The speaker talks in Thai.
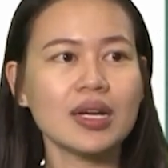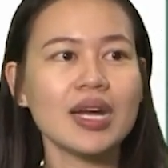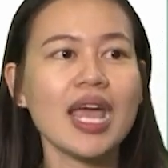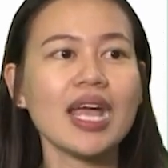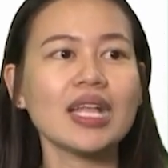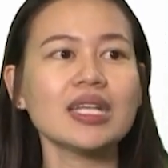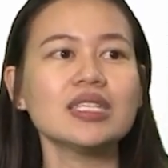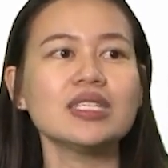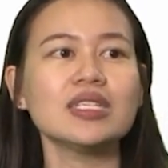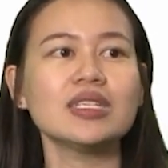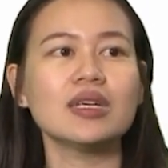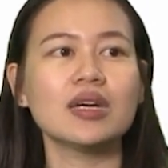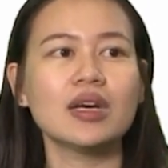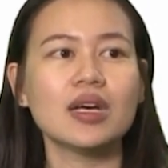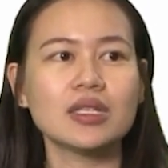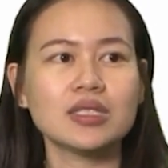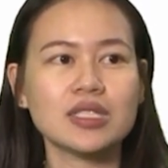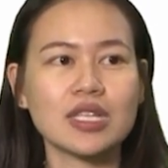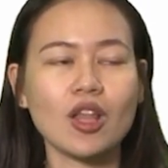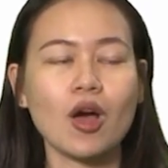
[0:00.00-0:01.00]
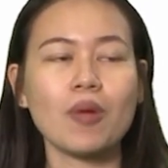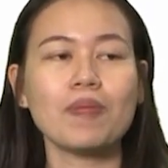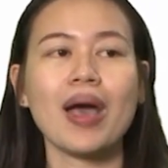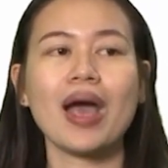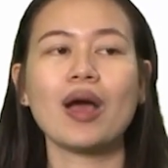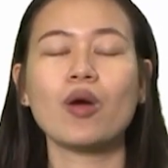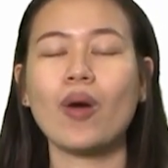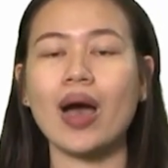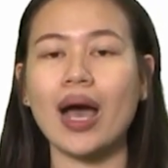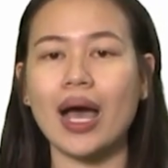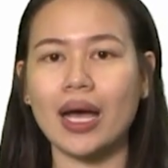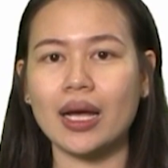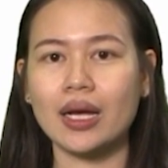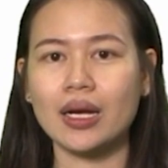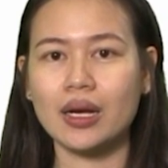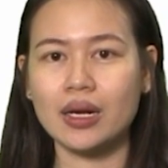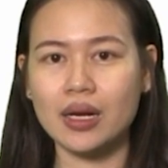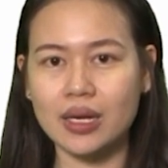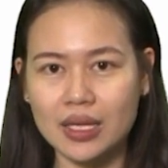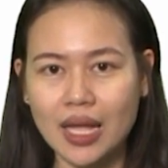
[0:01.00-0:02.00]
เรนจ์คือจะต้องมากกว่า
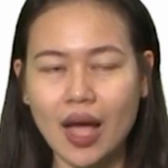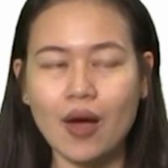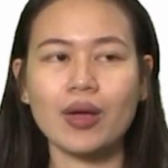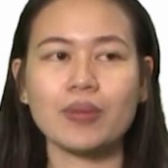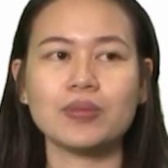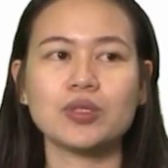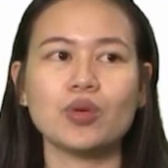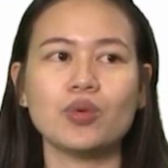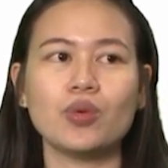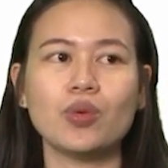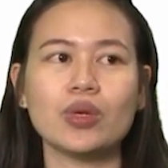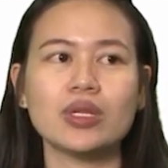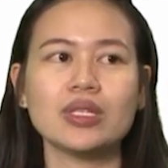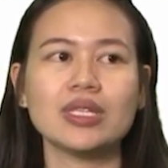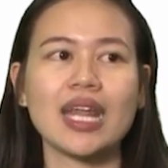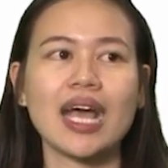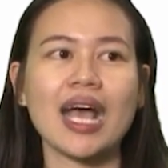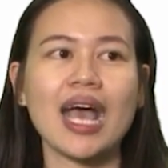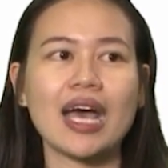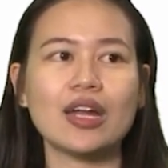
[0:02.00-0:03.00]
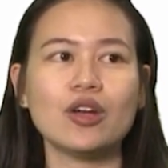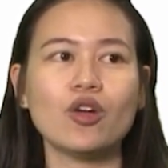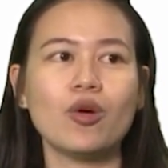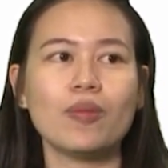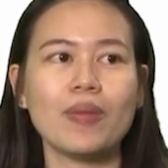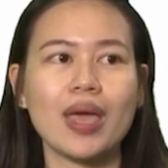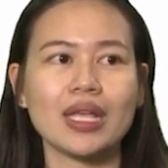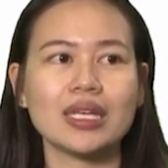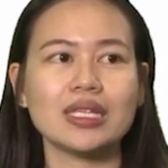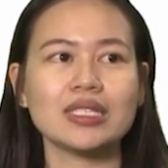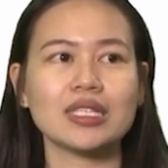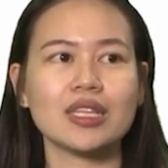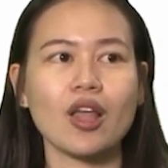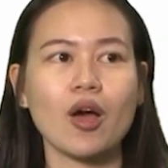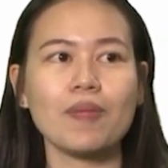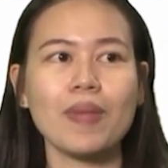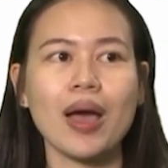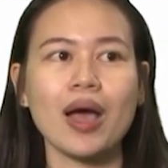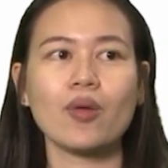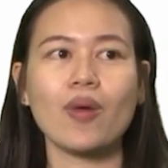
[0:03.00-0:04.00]
หรือเท่ากับ0นะคะโดเมนคือจะ
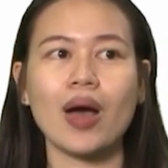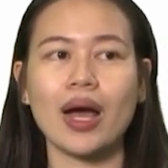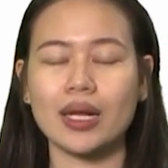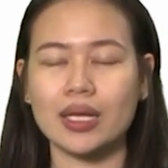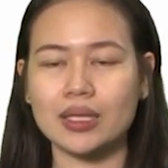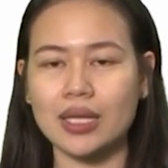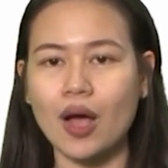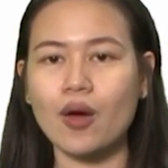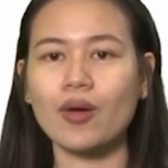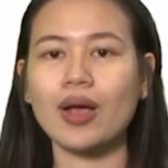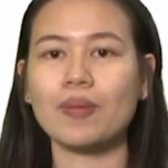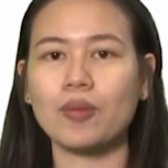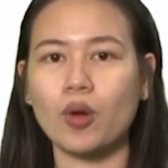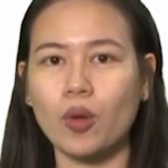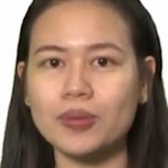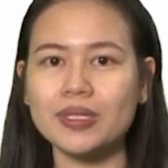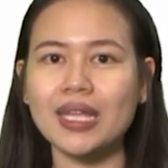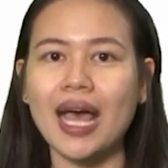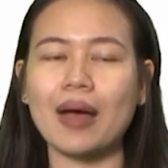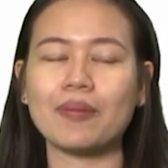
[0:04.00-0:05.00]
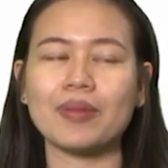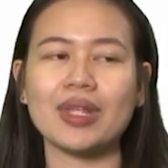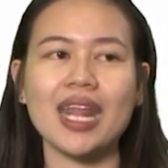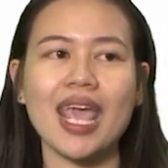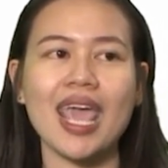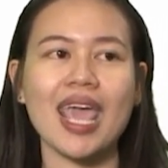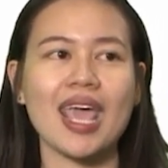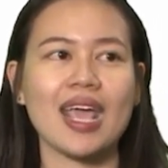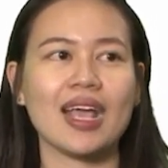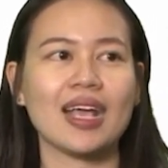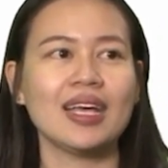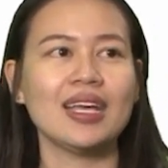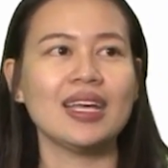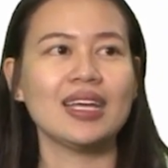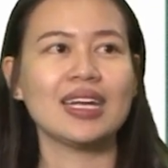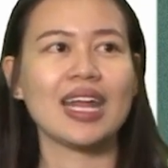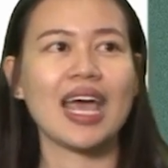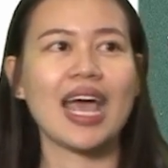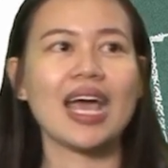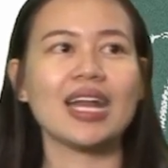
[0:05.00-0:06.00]
ต้องมากกว่าหรือเท่ากับลบ3นั่นเอง
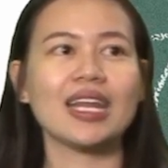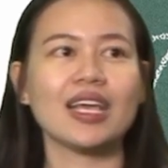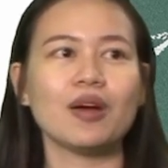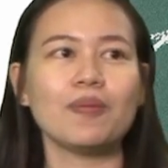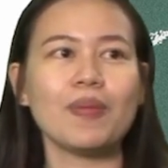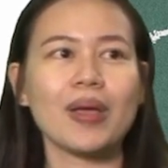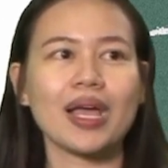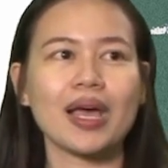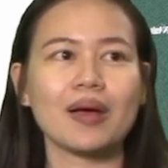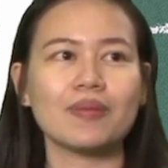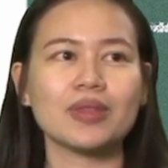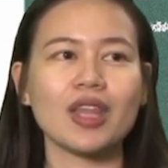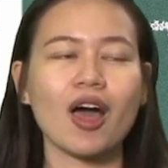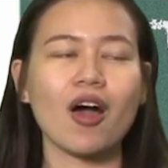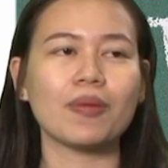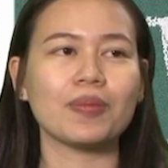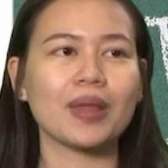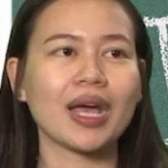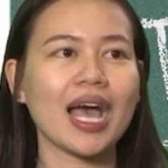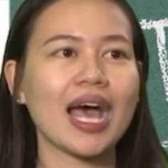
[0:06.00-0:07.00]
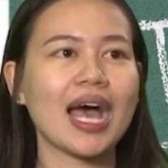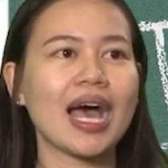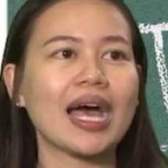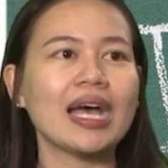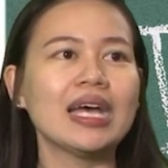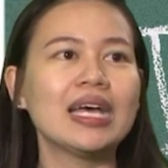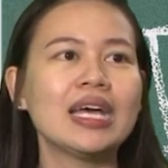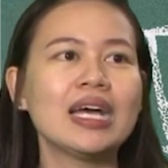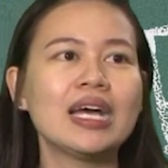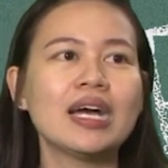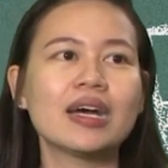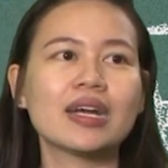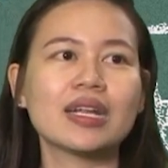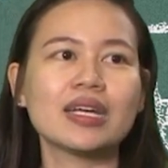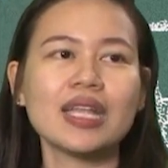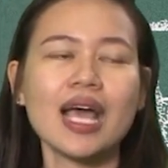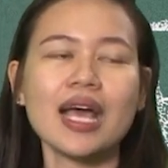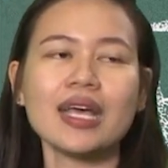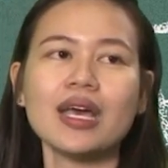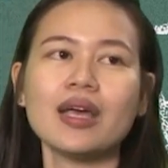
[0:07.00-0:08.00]
นะอันนี้ก็เป็นคำตอบนะคะ ห
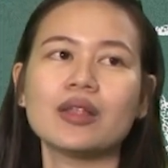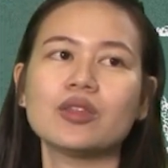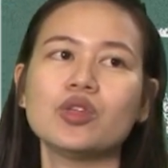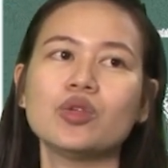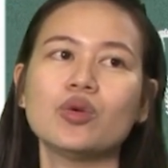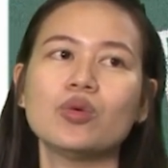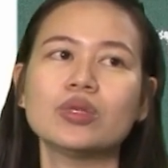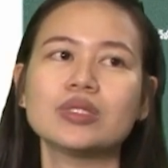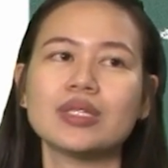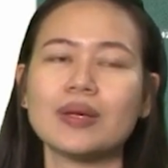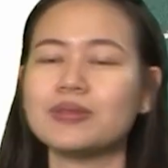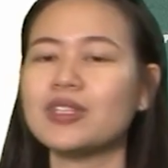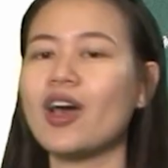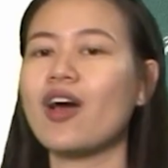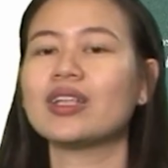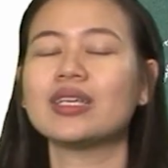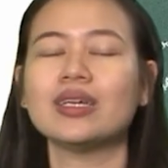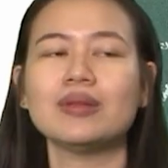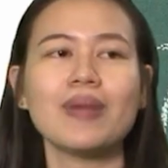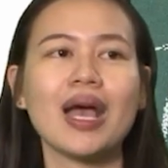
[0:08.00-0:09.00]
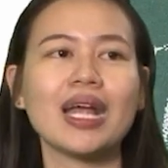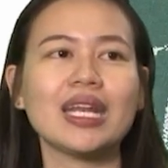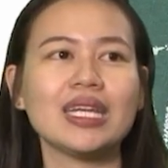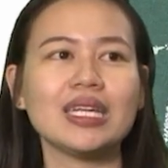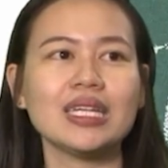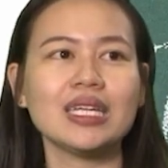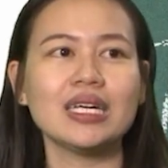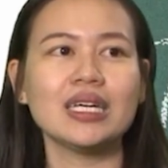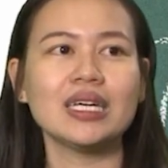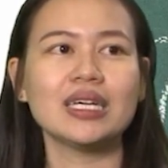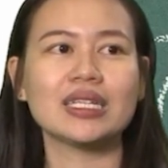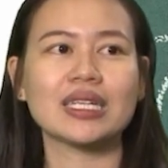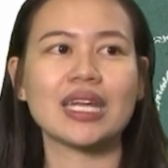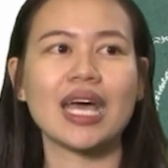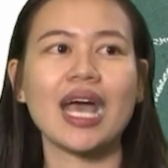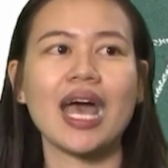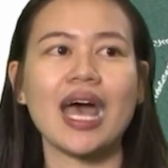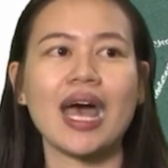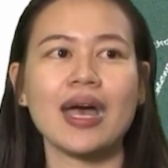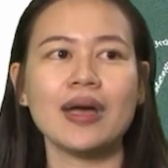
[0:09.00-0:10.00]
รือถ้าเกิดดูซับซ้อนขึ้นมานิดนึง
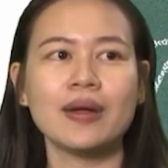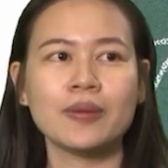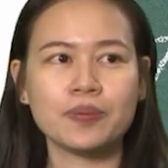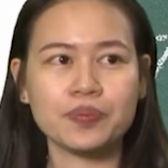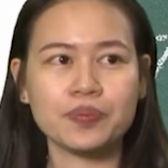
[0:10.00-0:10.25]
นะคะ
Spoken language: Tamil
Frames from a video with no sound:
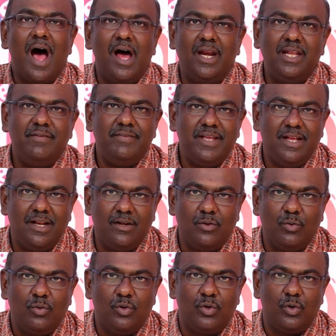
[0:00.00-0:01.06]
அறிவியல்
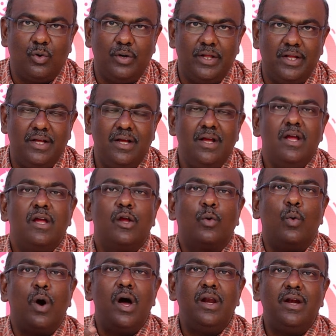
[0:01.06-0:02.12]
கூற்றோடு
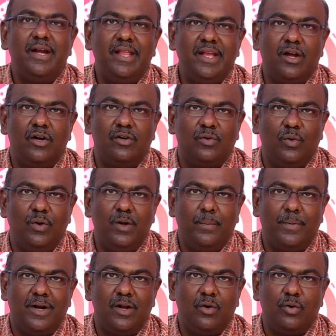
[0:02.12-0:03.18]
குவாலிட்டி கண்ட்ரோல்னு
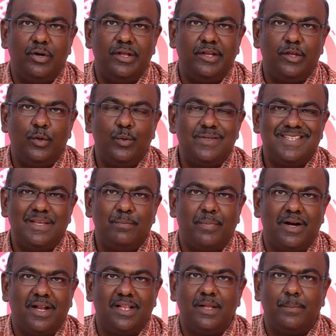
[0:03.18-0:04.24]
பண்ணக்கூடிய கியூசி
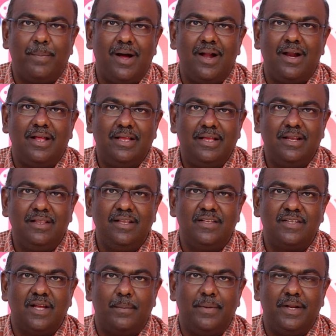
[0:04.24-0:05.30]
பண்ணாத பாலாக
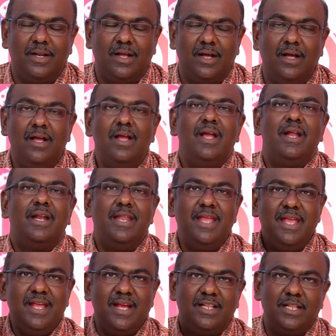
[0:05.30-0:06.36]
இருந்துச்சு அப்படின்னா
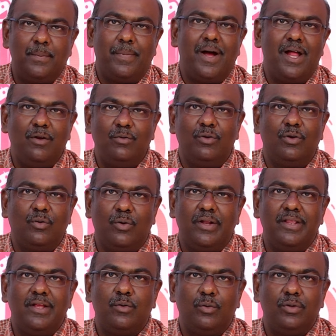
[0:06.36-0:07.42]
நீங்கள் அந்த பால் உங்களுக்கு
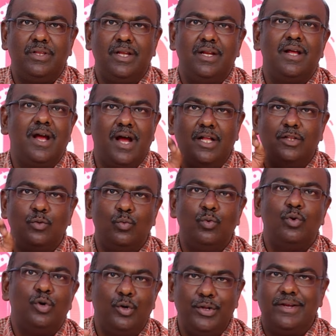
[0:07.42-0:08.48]
குழந்தை கொடுத்தீங்கன்னா அது
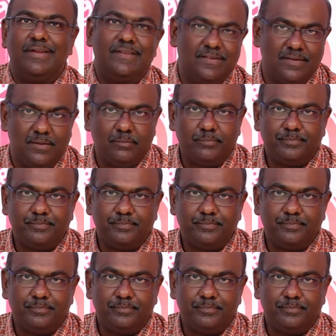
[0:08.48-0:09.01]
உங்களுடைய ரிஸ்க்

◆ PROBLEM:
From the line containing "[0:05.30-0:06.36]" to the end of the listing, restate each line word for word and nothing more; the pictures stay out.

◆ OUTPUT BELOW:
[0:05.30-0:06.36]
இருந்துச்சு அப்படின்னா
[0:06.36-0:07.42]
நீங்கள் அந்த பால் உங்களுக்கு
[0:07.42-0:08.48]
குழந்தை கொடுத்தீங்கன்னா அது
[0:08.48-0:09.01]
உங்களுடைய ரிஸ்க்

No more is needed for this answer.